* [WORK TASK] Among the entries below, copy only the span from the line containing "[00:02:24.77 to 00:02:25.60]" through the line containing "Verbatim transcript: So". Do so exactly, and skip the pictures.

━━ EXTRACTED RECORDS

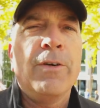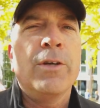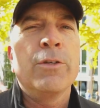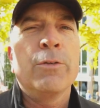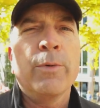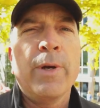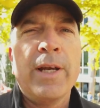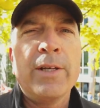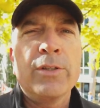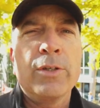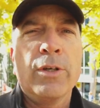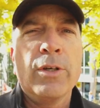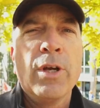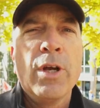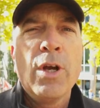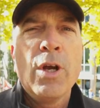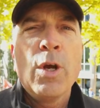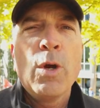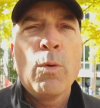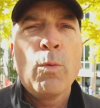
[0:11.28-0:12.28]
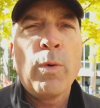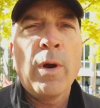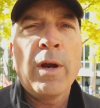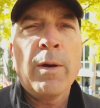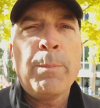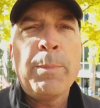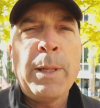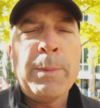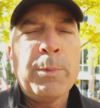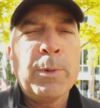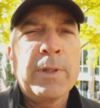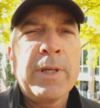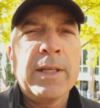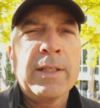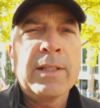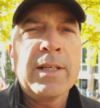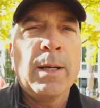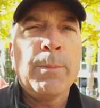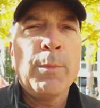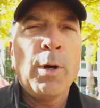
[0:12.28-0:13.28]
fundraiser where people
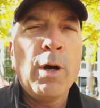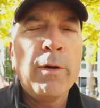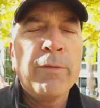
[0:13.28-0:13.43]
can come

━━━━
━━ EXTRACTED RECORDS

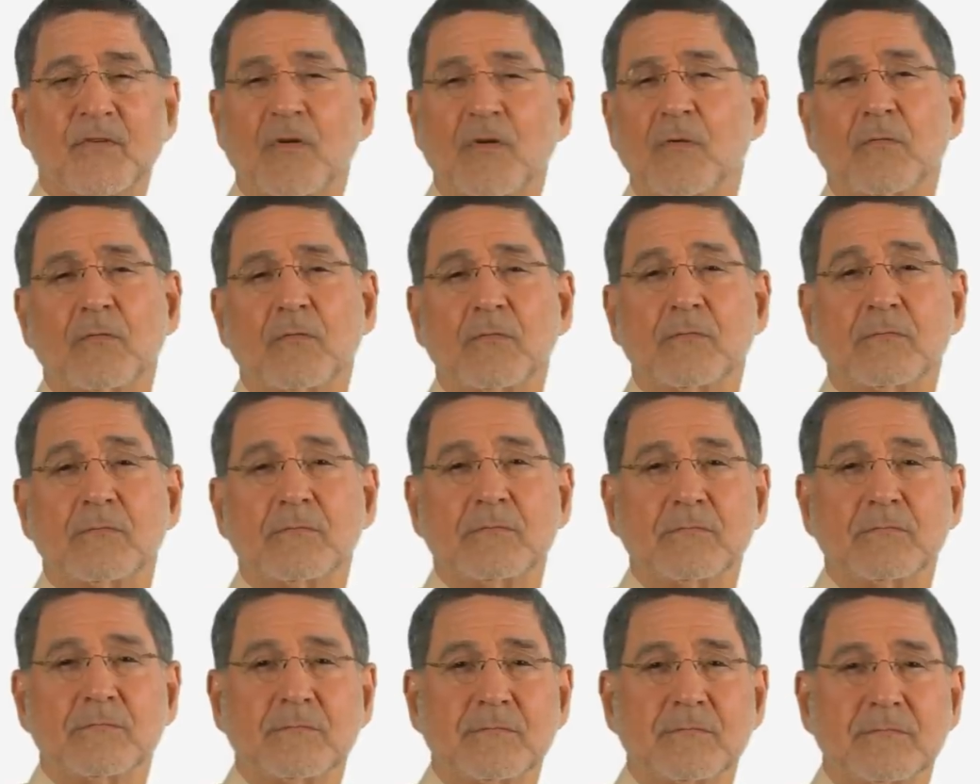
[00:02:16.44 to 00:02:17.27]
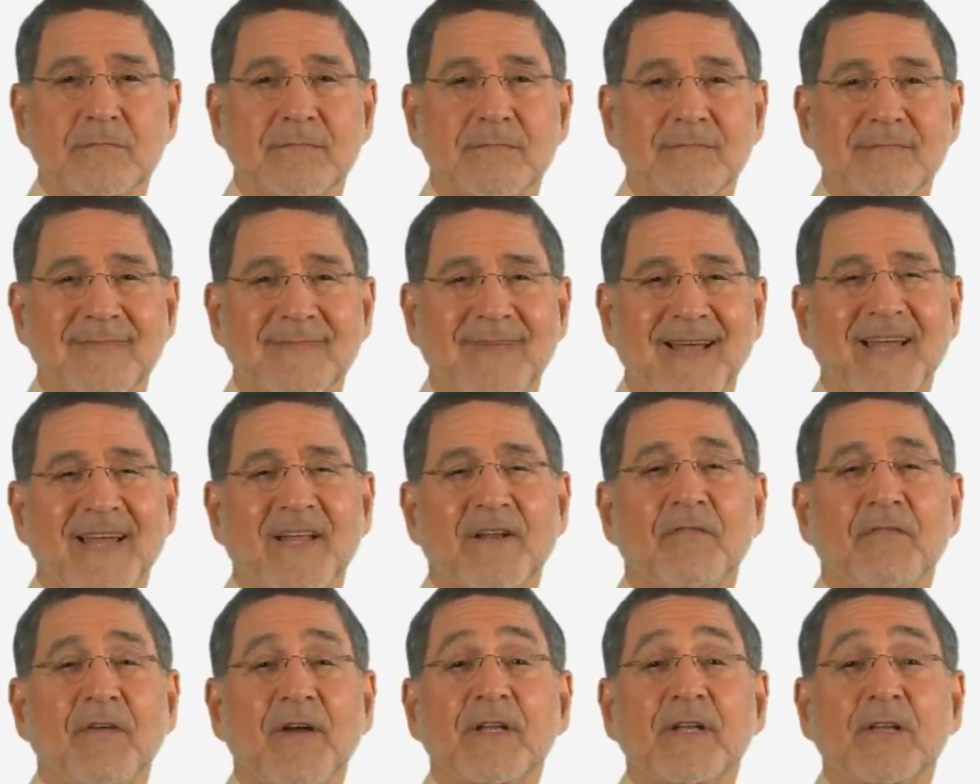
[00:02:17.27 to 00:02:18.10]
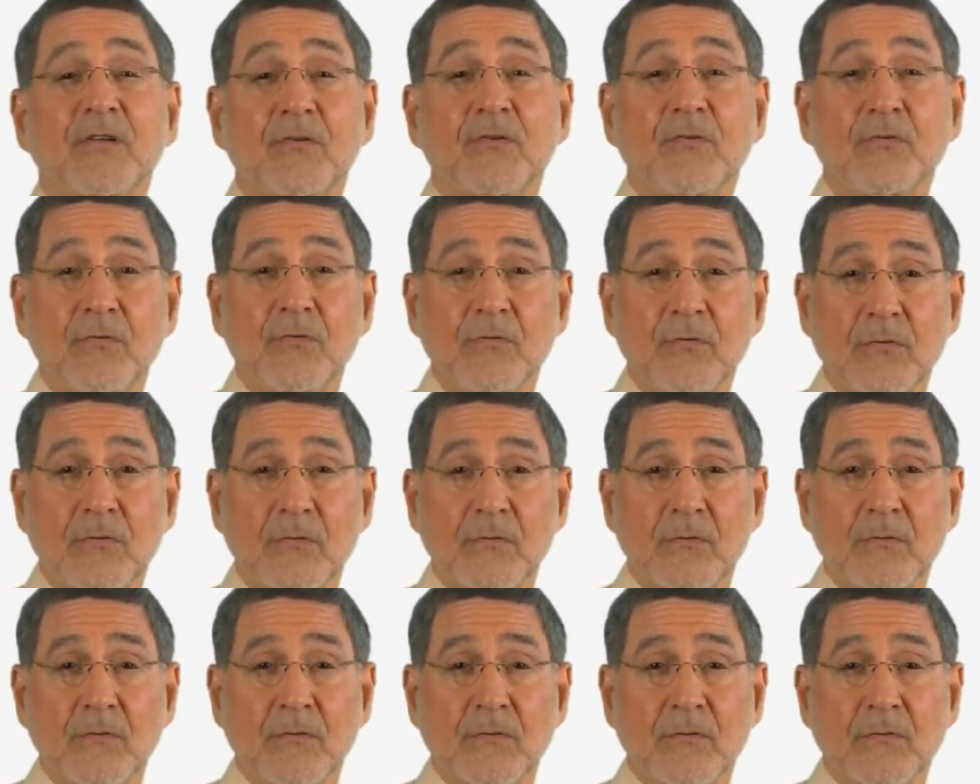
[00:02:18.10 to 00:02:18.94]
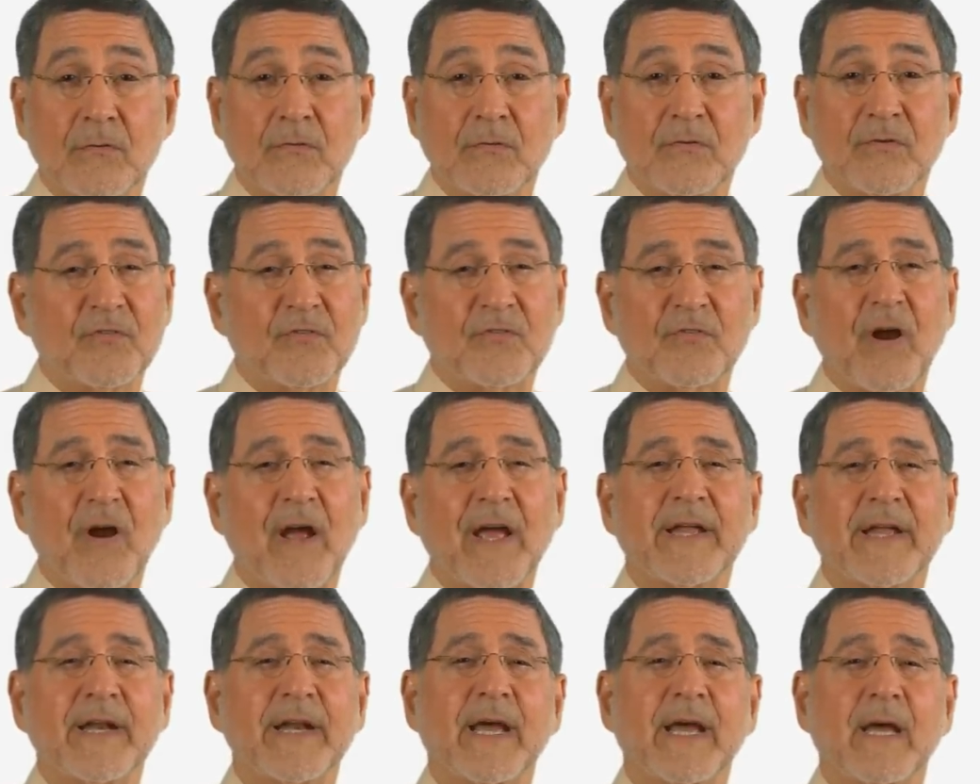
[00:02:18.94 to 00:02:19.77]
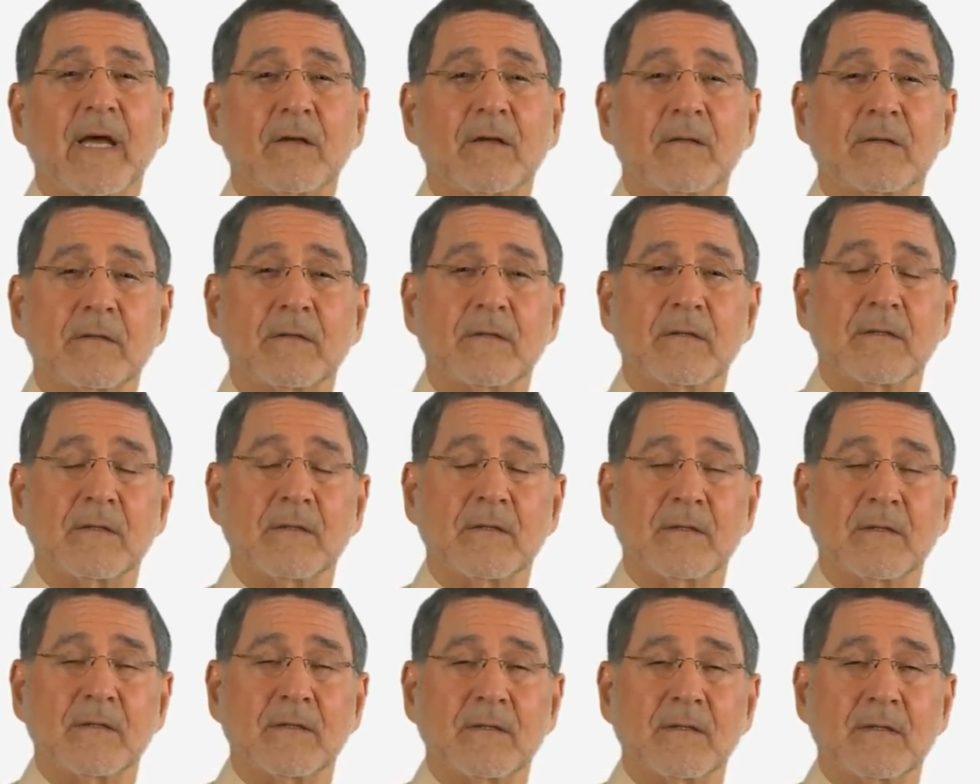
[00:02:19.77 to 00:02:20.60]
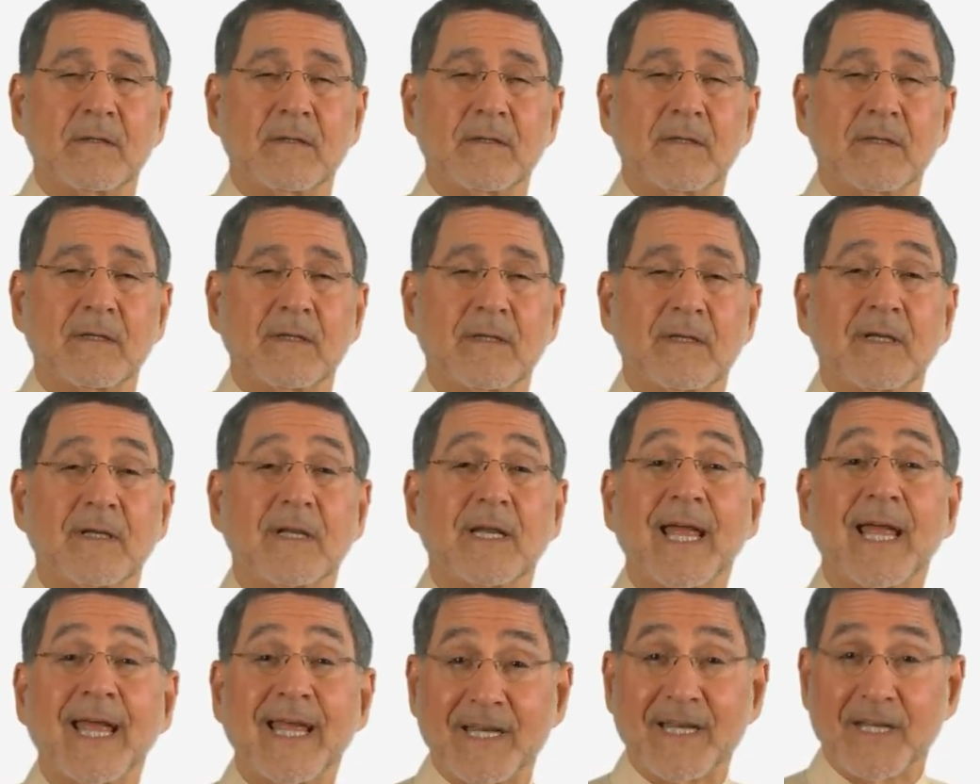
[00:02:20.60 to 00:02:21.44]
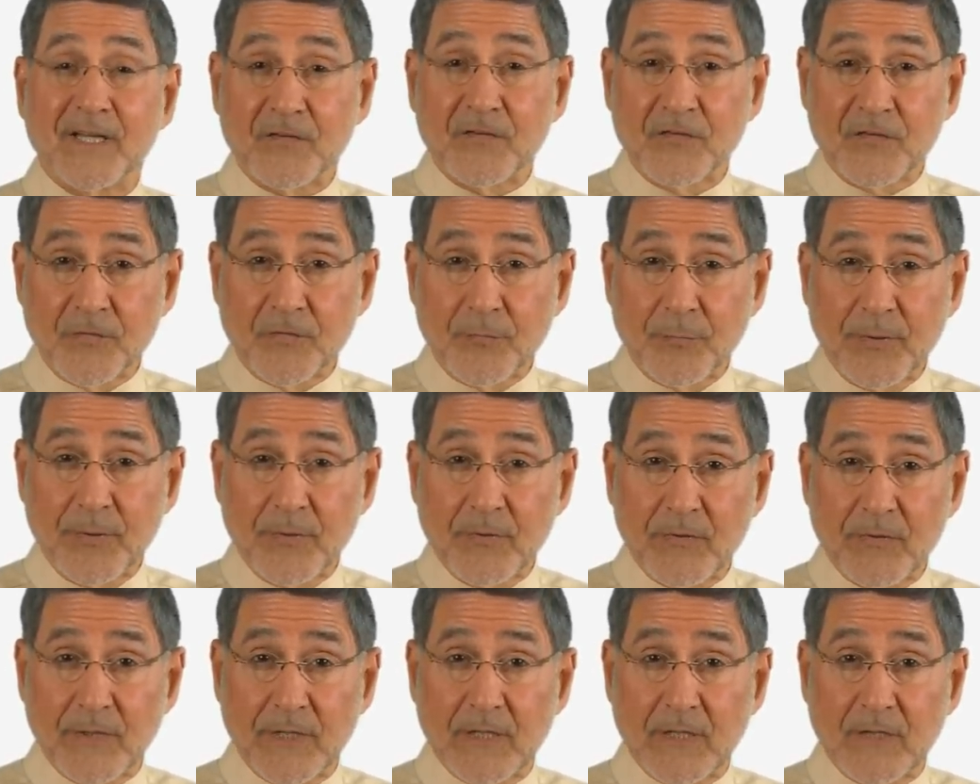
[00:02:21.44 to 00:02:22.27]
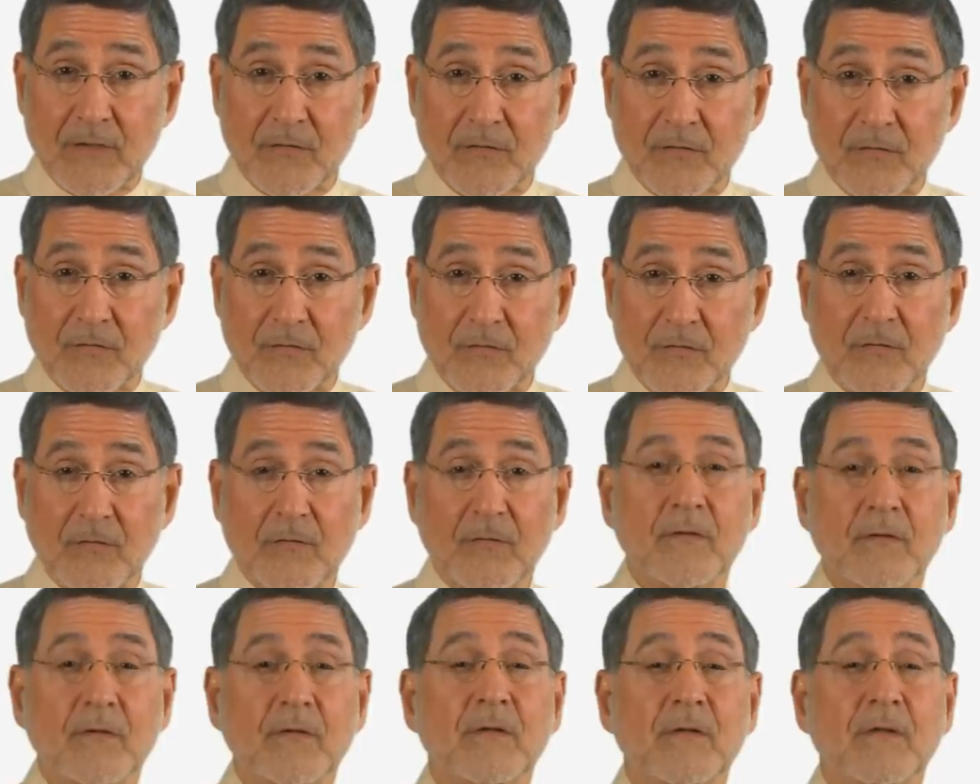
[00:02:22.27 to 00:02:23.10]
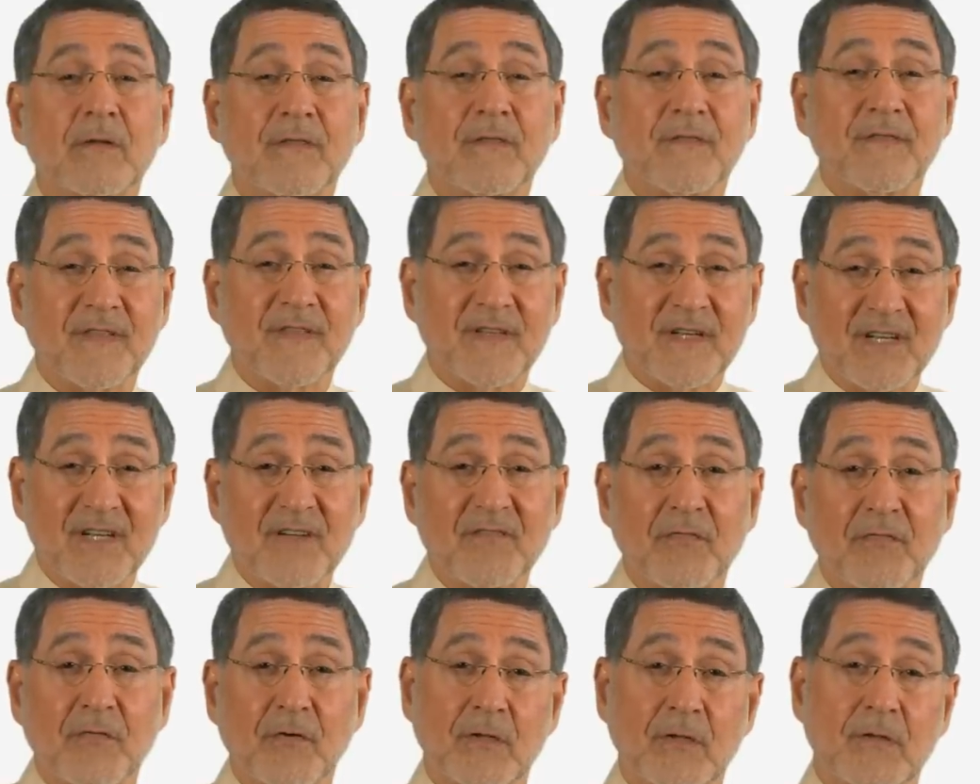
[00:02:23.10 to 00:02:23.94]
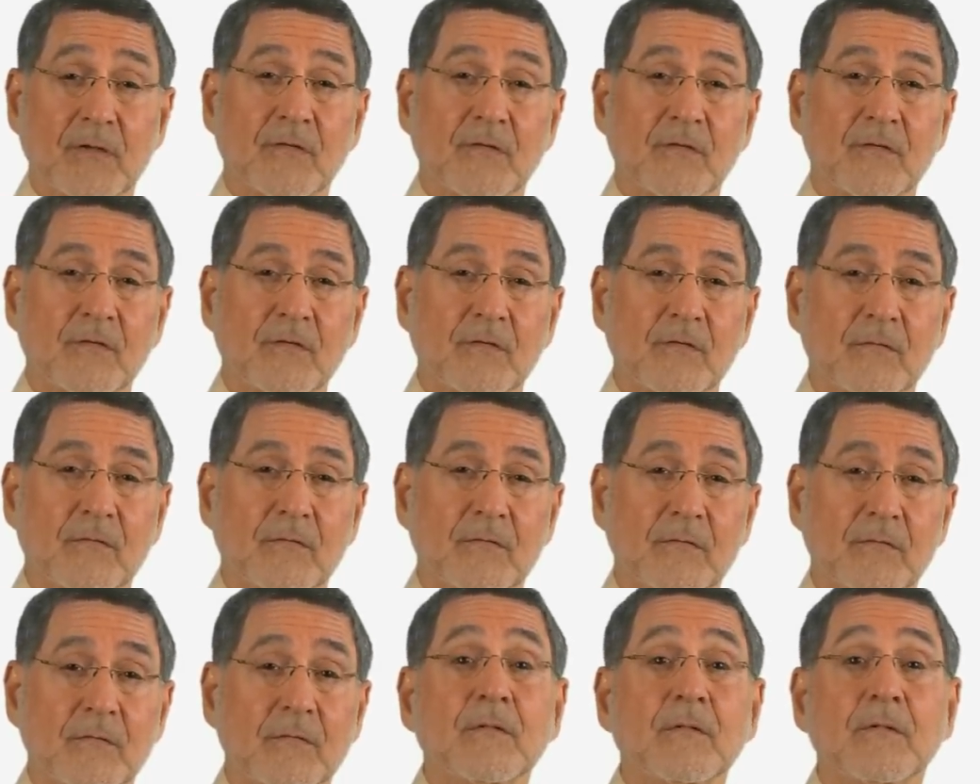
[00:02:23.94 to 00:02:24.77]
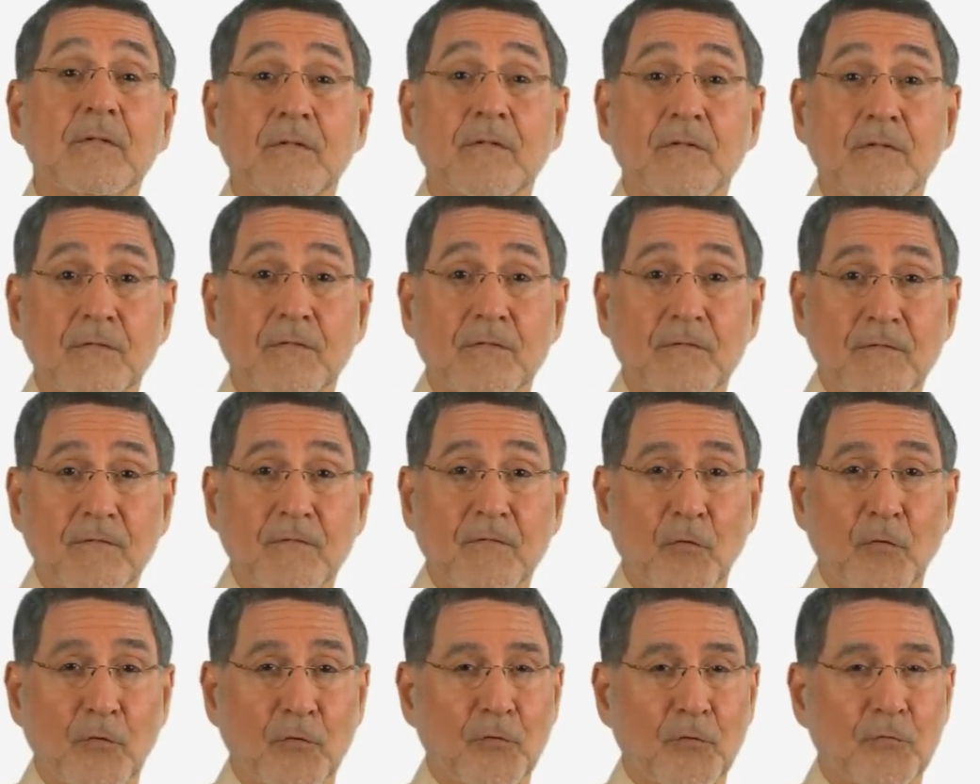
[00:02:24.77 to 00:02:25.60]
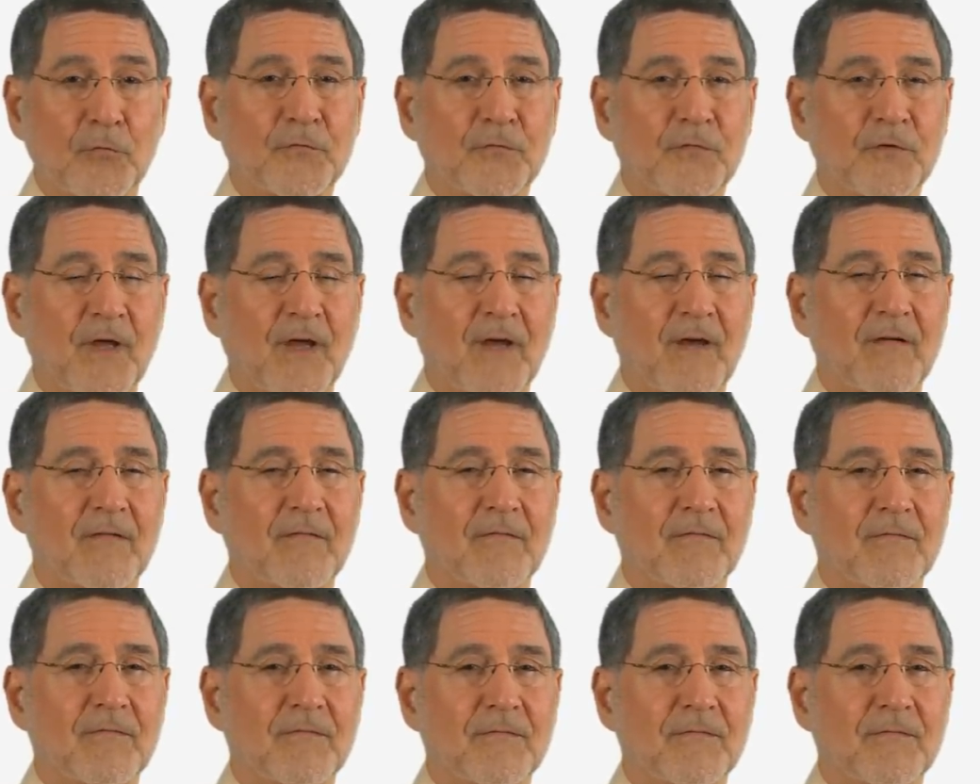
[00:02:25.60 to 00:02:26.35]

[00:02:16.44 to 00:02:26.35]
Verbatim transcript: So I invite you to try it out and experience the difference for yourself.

━━━━

* [REPLY]
[00:02:24.77 to 00:02:25.60]
[00:02:25.60 to 00:02:26.35]

[00:02:16.44 to 00:02:26.35]
Verbatim transcript: So I invite you to try it out and experience the difference for yourself.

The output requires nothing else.